Course 2: Data Frames & Tidyverse Essentials

Data frames and the tidyverse are cornerstones of data manipulation and analysis in R. This course dives into handling tabular data with data frames, leveraging the tidyverse ecosystem for intuitive and efficient data wrangling, and applying these skills to real-world datasets. Designed for learners familiar with R basics, it covers data frame creation, tidyverse principles, tibbles, joins, reshaping, and practical workflows over one week.

Objective: By the end of the course, students will be able to create and manipulate data frames, use tidyverse tools like dplyr and tidyr for data transformation, and execute end-to-end data cleaning and analysis workflows.

Scope: The course covers data frame operations, tidyverse packages (dplyr, tidyr, tibble), piping, filtering, joining, reshaping, and summarizing data, preparing learners for advanced data science tasks.
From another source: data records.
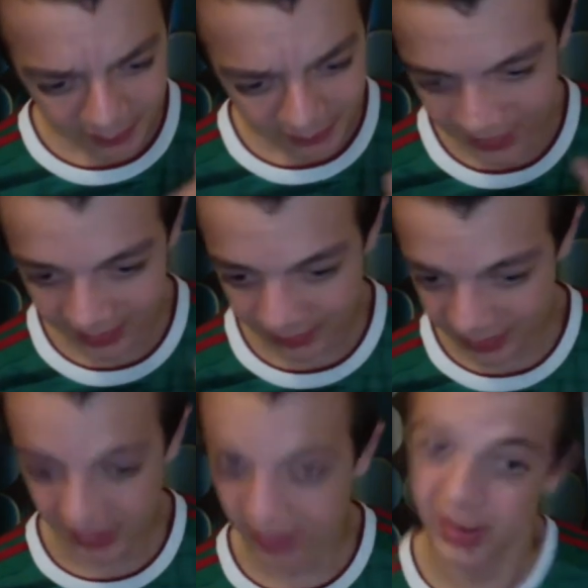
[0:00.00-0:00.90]

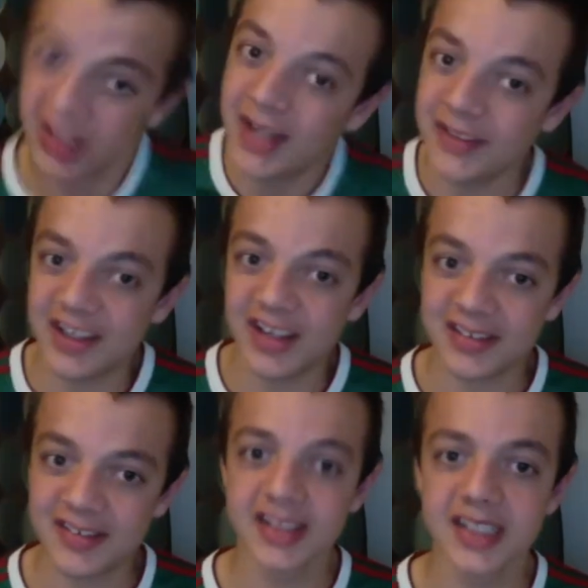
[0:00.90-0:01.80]
You know,
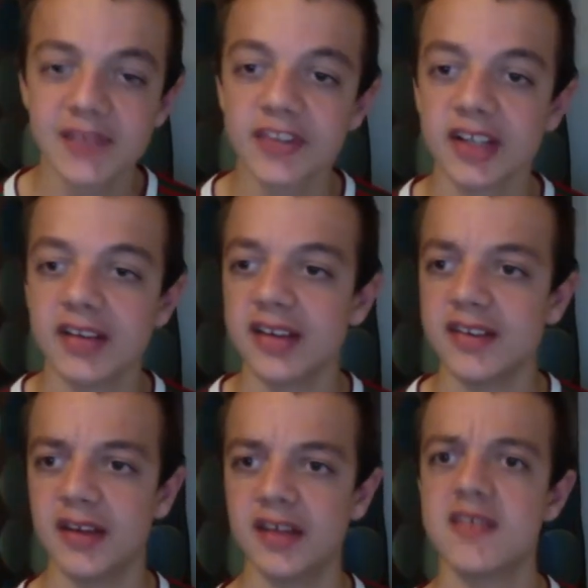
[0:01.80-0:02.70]
as significant
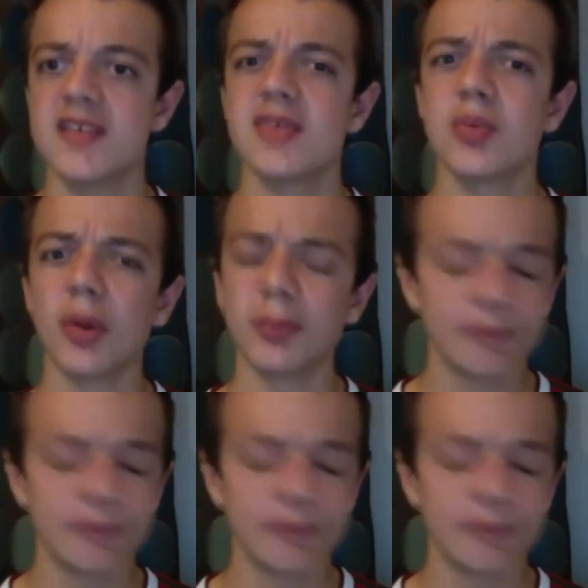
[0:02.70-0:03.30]
as this one,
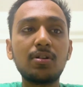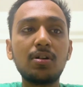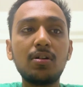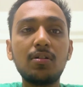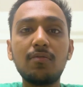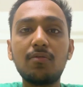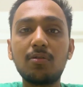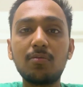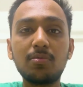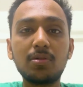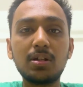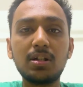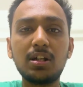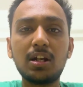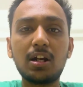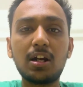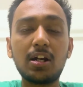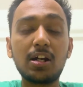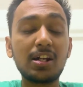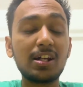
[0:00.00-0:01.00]
from the
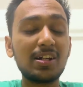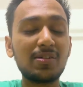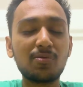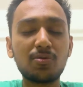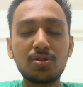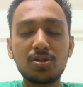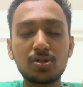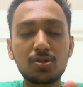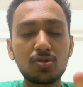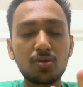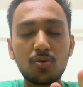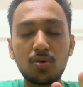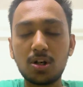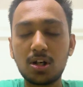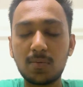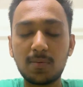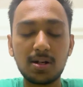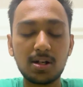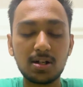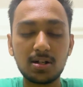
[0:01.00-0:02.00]
internet, it was so
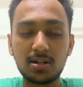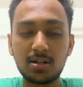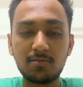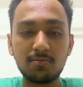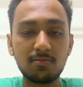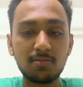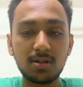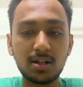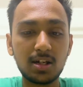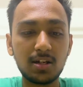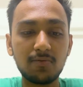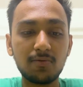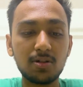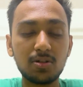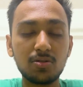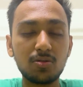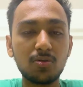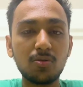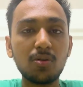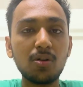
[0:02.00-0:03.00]
limited, even
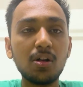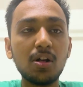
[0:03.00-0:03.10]
though.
Day 1: Introduction to Data Frames

Introduction: Data frames are the fundamental structure for handling tabular data in R, allowing efficient storage, manipulation, and analysis of datasets. Mastery of data frames is essential for data science, statistical analysis, and visualization tasks.

Objective: By the end of today’s session, learners will be able to create data frames from scratch, access and manipulate data within data frames, inspect data frames using basic summary functions, and read external CSV files into R as data frames.

Scope of the Lesson: Creating data frames using data.frame(); Accessing columns and rows using $, [[ ]], and [ , ]; Summarizing data frames with summary() and str(); Importing data from CSV files with read.csv().

Background Information: A data frame in R is a type of list where each element (column) is a vector of equal length. Different columns can contain different types (numeric, character, logical, etc.). Accessing Data: df$x (using the $ operator), df[["y"]] (using double brackets), df[1, ] (first row), df[1, 2] (element in first row, second column). Summarizing Data: summary(df) provides descriptive statistics for each column; str(df) displays the structure (types and preview of data). Reading External Data: Load CSV files into R with survey_data <- read.csv("survey.csv").

Simple Code Examples:

# Create a simple data frame
employees <- data.frame(
  name = c("Alice", "Bob", "Charlie"),
  age = c(28, 34, 25),
  department = c("HR", "Finance", "IT")
)

# Inspect the data frame
print(employees)
summary(employees)
str(employees)

# Access specific parts
employees$name          # Access the 'name' column
employees[2, ]          # Access the second row
employees[1, "age"]     # Access the 'age' of the first employee

# Load a CSV file
sales_data <- read.csv("sales.csv")
head(sales_data)

Explanation of the Example Code: Creates a data frame with employee data; inspects it using print(), summary(), and str(); demonstrates accessing columns, rows, and specific elements; shows how to load a CSV file and view its first few rows.

Discussion Points (Optional): What advantages do data frames offer compared to matrices in R? How does accessing a column with $ differ from accessing it with [[]]? Why is it useful to check the structure of a data frame before analysis?

Supplemental Information:

Cheatsheet: df <- data.frame(x = 1:3); df$x
Video: R Data Frames by R Programming 101
Book: R for Data Science by Hadley Wickham & Garrett Grolemund (2016)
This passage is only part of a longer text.